Ollie ya había arrancado el envoltorio al reloj. Estaba intentando ponerlo en hora.
—Y tiene cronómetro —le informó Swift—. Así podemos contar cuánto tardas en hacer un largo. O cuánto aguantas conteniendo la respiración.
—Siempre he querido un reloj como este —dijo Ollie con un susurro ronco.
Aquello era nuevo para mí. Pero Swift me estaba revelando una faceta de mi hijo que me era desconocida. Una especie de fanfarronería. Cuando estaba con Swift incluso parecía que su voz se hacía un poco más grave, aunque todavía faltaban unos años para que eso sucediera de manera natural.
Al día siguiente era domingo. Elliot se presentó en mi apartamento a las ocho y media de la mañana con un regalo para mí: una grapadora. Se había fijado en que no tenía. Yo estaba en la ducha, así que fue Ollie quien abrió la puerta.

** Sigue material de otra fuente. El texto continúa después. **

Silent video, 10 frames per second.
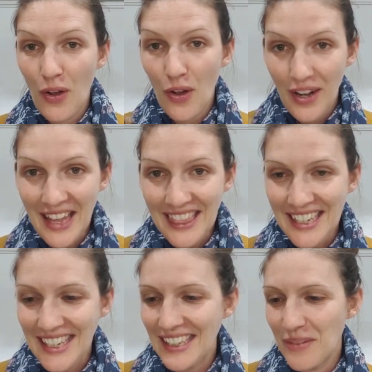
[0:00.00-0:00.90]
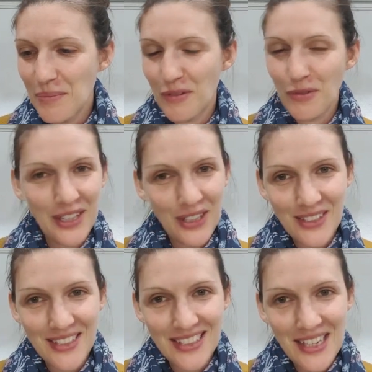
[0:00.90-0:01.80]
on Anthony before he goes
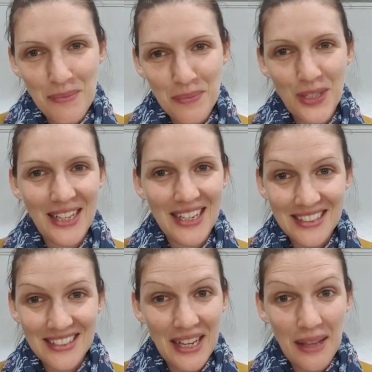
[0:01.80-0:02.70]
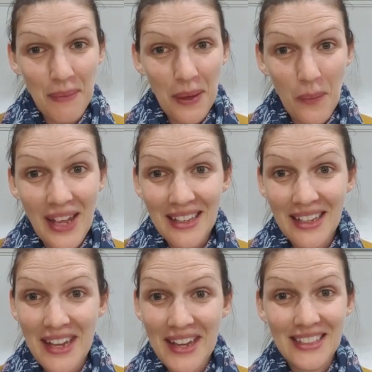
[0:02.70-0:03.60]
to sleep, so that he doesn't keep me awake,
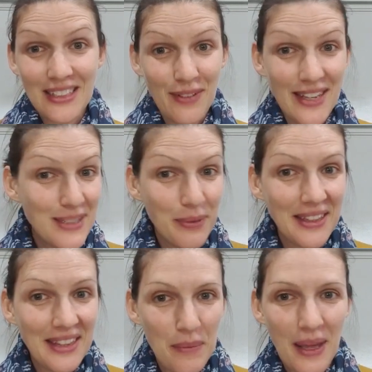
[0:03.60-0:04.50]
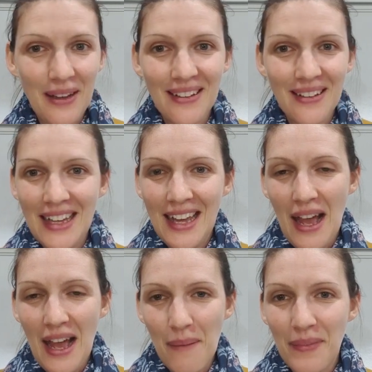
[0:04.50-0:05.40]
because if he's breathing better,
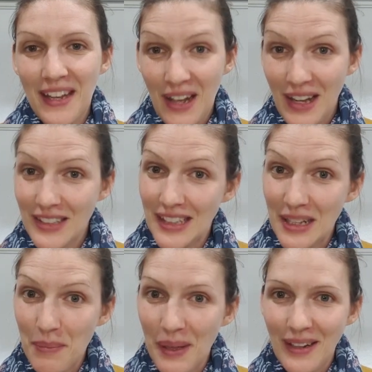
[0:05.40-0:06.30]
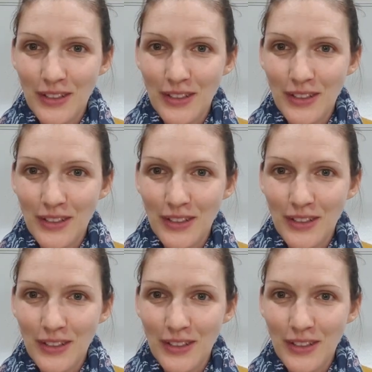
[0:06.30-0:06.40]
then I sleep better.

—Ha venido ese tipo —gritó mi hijo—. El que vomitó.
Me puse el albornoz y salí al cuarto de estar.
—Se me ha ocurrido invitaros a desayunar —dijo Elliot—. Conozco un sitio donde hacen unas tostadas francesas buenísimas.
Ollie estaba todavía en pijama. Había estado comiendo cereales mientras veía dibujos animados en la tele. Yo me había prometido a mí misma que mientras Ollie estuviera conmigo comeríamos siempre en la mesa y no sentados delante del televisor, pero de momento me contentaba con dejar que se relajara.
—Buenos días, Ollie —dijo Elliot, y le tendió la mano.
Mi hijo lo miró un poco desconcertado, pero se la estrechó.
—No te esperábamos —dije yo.
Seguramente Elliot intentaba ser espontáneo (y un poco impulsivo, como Swift), pero no le salía de manera natural. Elliot tenía que planificar su espontaneidad.
—Yo ya he desayunado —dijo Ollie.
—Entonces, ¿qué os parece si hacemos una cosa? Podemos cargar las bicis en el maletero de mi coche e ir a dar una vuelta. He traído la mía.
—Creo que a Ollie le apetece quedarse en casa —contesté—. Y a mí también, la verdad.
Elliot había dejado la grapadora sobre la mesa. Eché un vistazo a la cafetera. Estaba vacía.
—Puedo hacer más café —propuse.
Negó con la cabeza.
—Debería haber llamado antes de venir —dijo—. Pero tenía tantas ganas de veros…
—¿Y por qué tenías ganas de verme a mí? —preguntó Ollie—. Ni siquiera me conoces.
—Bueno, eso es verdad —respondió Elliot. Su voz, que durante unos minutos había sonado jovial, volvió a adoptar su tono serio de siempre—. Pero me apetecía conocerte mejor.